Pagwatch · 08/05/2012 08:39

Lueji
I am not sure that is true. I can't lie but I find it very easy to say 'i am sorry, I am not prepared to discuss this with you'
In fact, being unprepared to lie means this response is probably quite an easy phrase for me to reach for.

upahill · 08/05/2012 08:44

You are not very wise OP.

There have been numerous times in my life in different circumstances when people have asked me directly for information when they know dam well they wouldn't get the answer from the people concerned.
The stock answer in this situaton is 'God knows what's going on, ask her?'
That way you stay neutral and don't lie - lets face it, generally nobody knows all the facts about things, just the side people want you to know.

LadyWidmerpool · 08/05/2012 08:46

What's it to either of you whether she splits up with her BF? Why shouldn't she lie about it? It's her business, she doesn't answer to either of you. Don't demand info you're not entitled to, and I'll tell you no lies.

Herrena · 08/05/2012 08:51

Op, I think you realise that you shouldn't have said anything to your dad.

I'm an older sister myself and my sister and dad have always had a difficult relationship (he tries to control, she retreats massively).
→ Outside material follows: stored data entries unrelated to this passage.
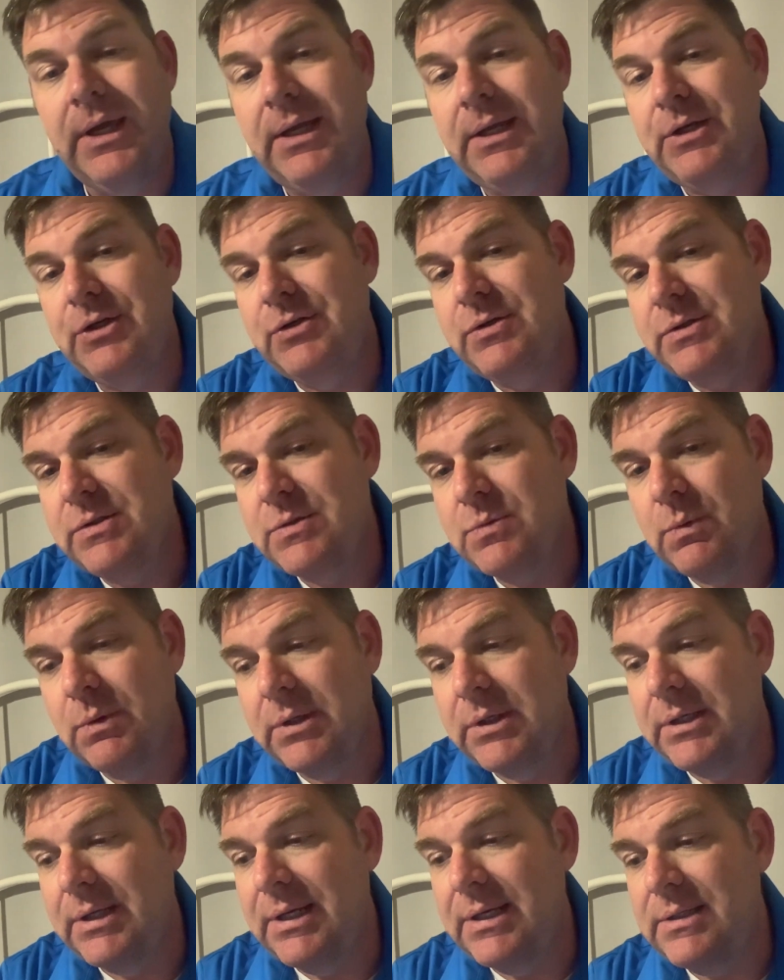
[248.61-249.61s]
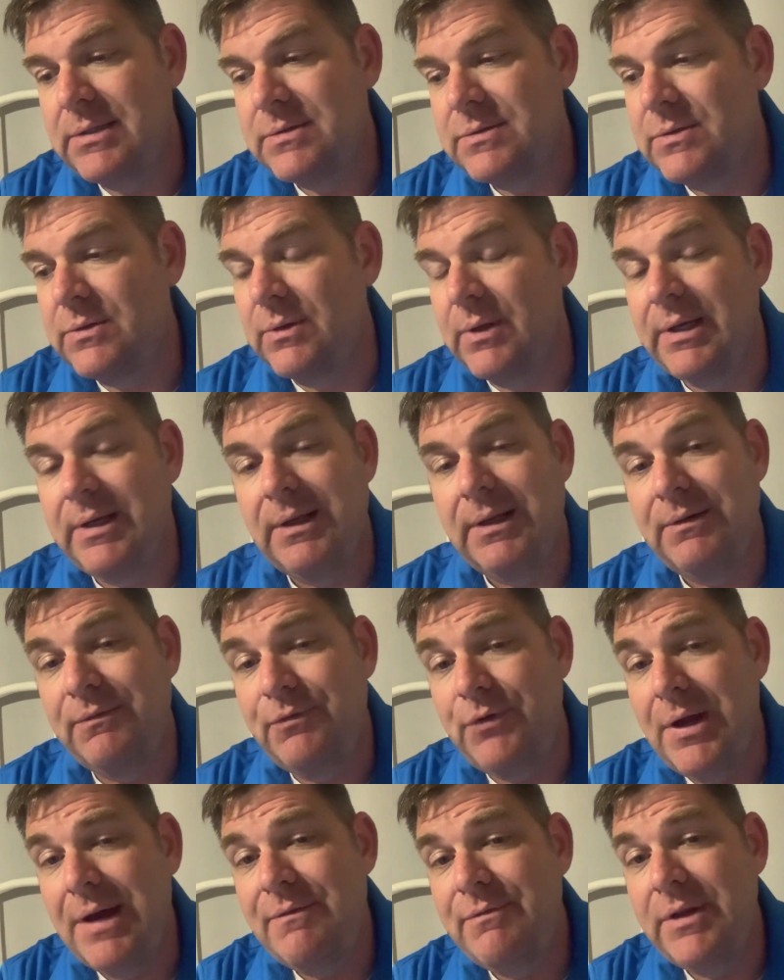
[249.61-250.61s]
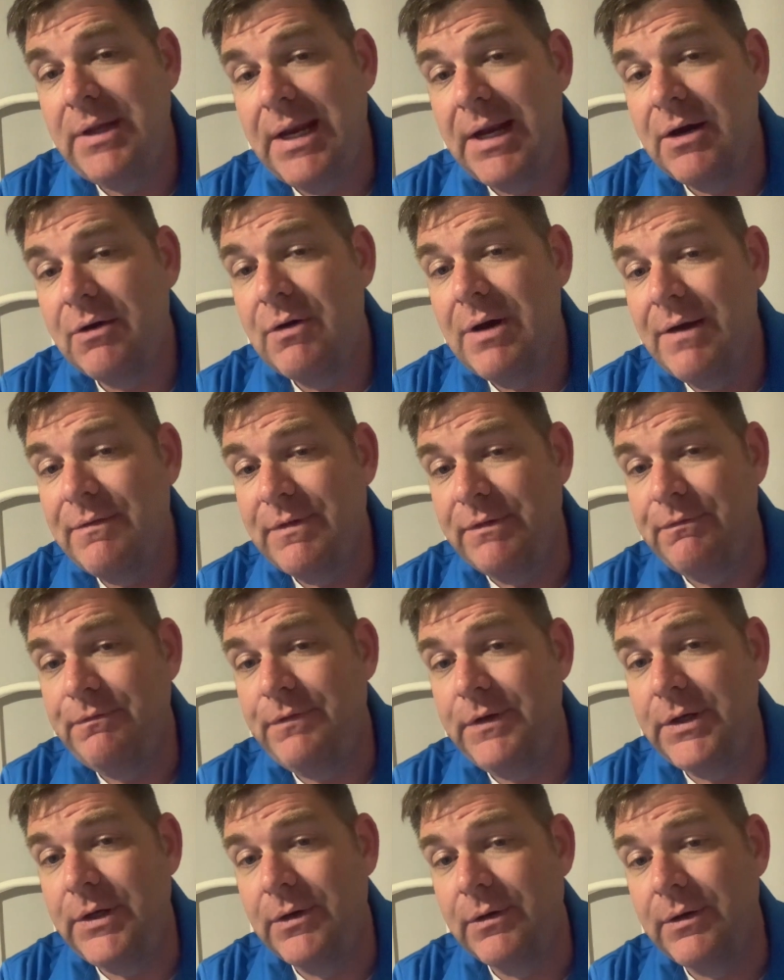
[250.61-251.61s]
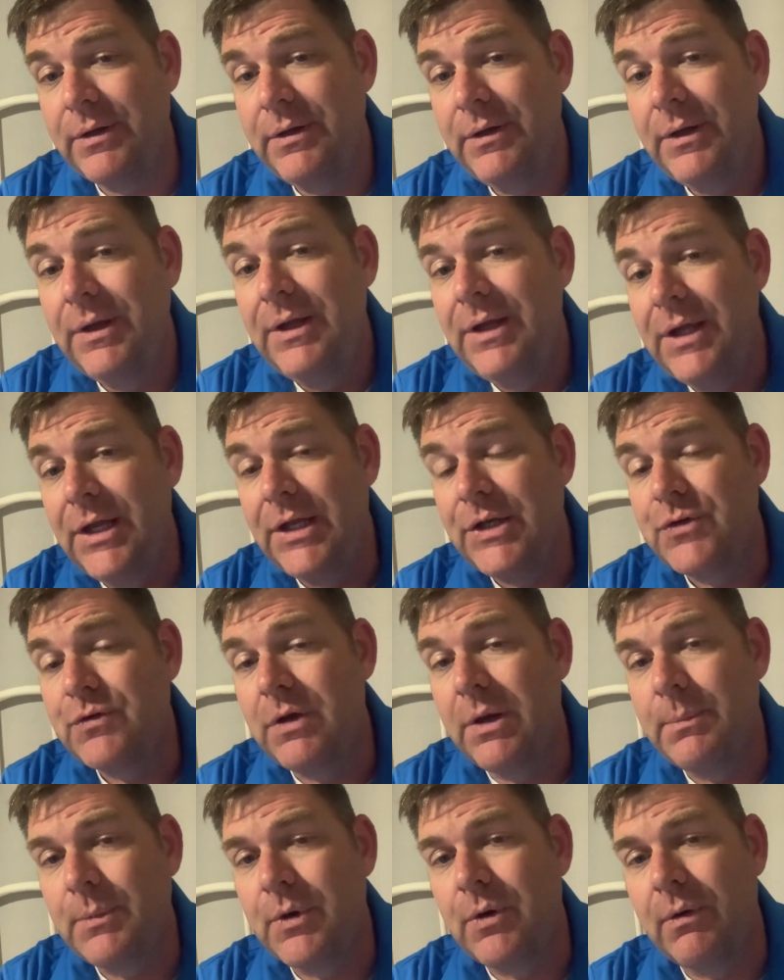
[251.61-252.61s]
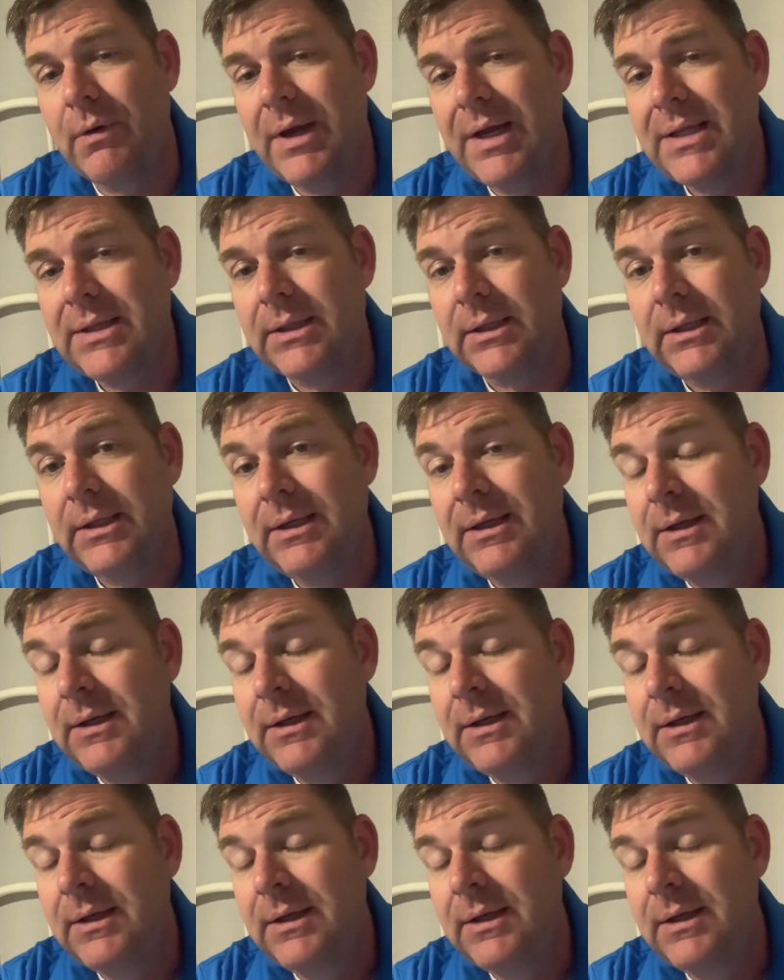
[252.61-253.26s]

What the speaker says: And you just want and if you have the aircraft configured and trimmed correctly,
I now know that if I ever say anything about her life to him, even if only in response to his questions, then she will be furious. She likes to have complete control over what people know about her and it sounds like your sister is similar - surely you know that about her by now?

I do have some sympathy because it is hard to dodge around a subject when you're put on the spot, especially when simply refusing to answer is not something you ever usually do (my knee-jerk response is to answer people when they ask me a question). However, the responses suggested above seem good for this purpose.

By the way, from the OP's original post it sounds like the dad asked a question about his younger daughter. In my family everybody asks about everyone else all the time - when does normal family interest become snooping and manipulative behaviour? Does it depend on the subject's previous relationship with the person asking?